**Exercise aim**. Look through the data below and show every line that includes "video".

**Information**.
= = = = =

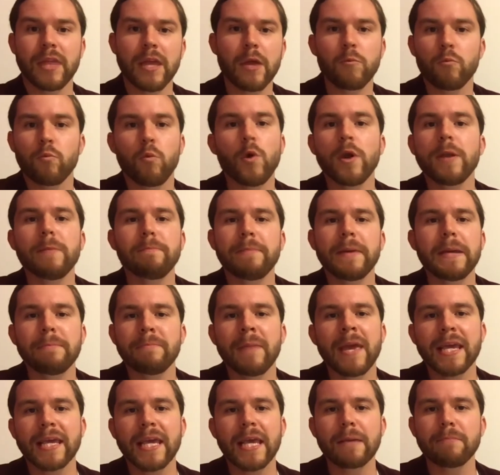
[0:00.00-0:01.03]
they wouldn't be
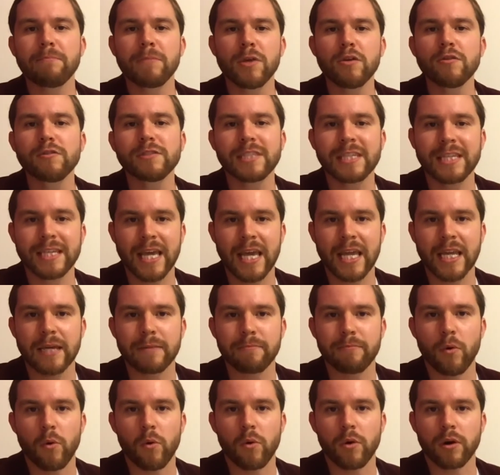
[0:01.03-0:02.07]
making music
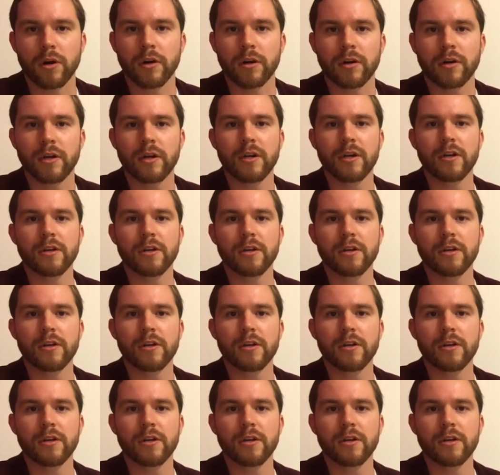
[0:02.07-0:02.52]
anymore.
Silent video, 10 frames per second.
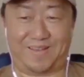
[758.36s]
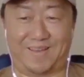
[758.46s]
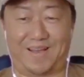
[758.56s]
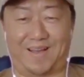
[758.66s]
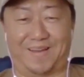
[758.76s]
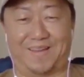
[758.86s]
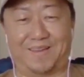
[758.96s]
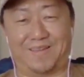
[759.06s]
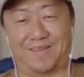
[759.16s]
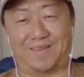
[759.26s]
God.
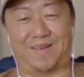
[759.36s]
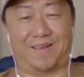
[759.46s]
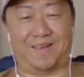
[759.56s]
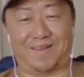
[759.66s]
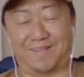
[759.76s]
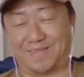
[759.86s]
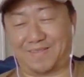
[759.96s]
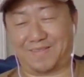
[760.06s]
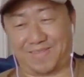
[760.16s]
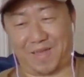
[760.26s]
That
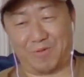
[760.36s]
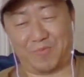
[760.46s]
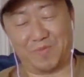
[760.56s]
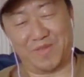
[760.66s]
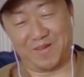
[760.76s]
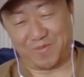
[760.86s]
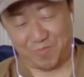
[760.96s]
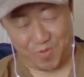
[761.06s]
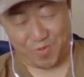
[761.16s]
would put me in a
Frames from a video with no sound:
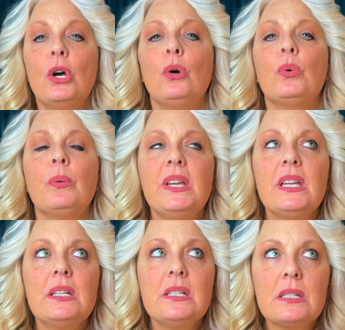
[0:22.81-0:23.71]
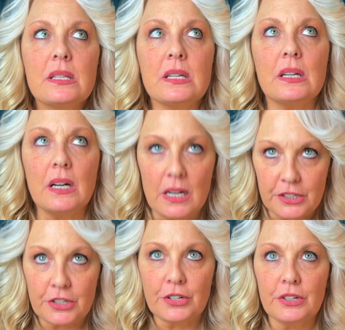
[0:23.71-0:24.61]
where we get into the
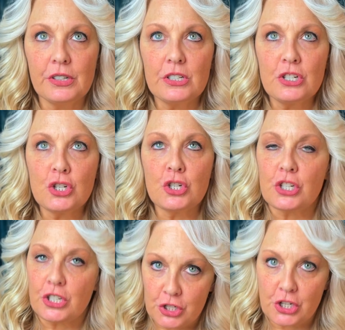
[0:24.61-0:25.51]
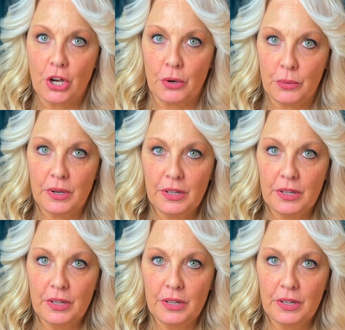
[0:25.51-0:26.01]
utter shit show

= = = = =

**Written answer**.
Silent video, 10 frames per second.
Frames from a video with no sound:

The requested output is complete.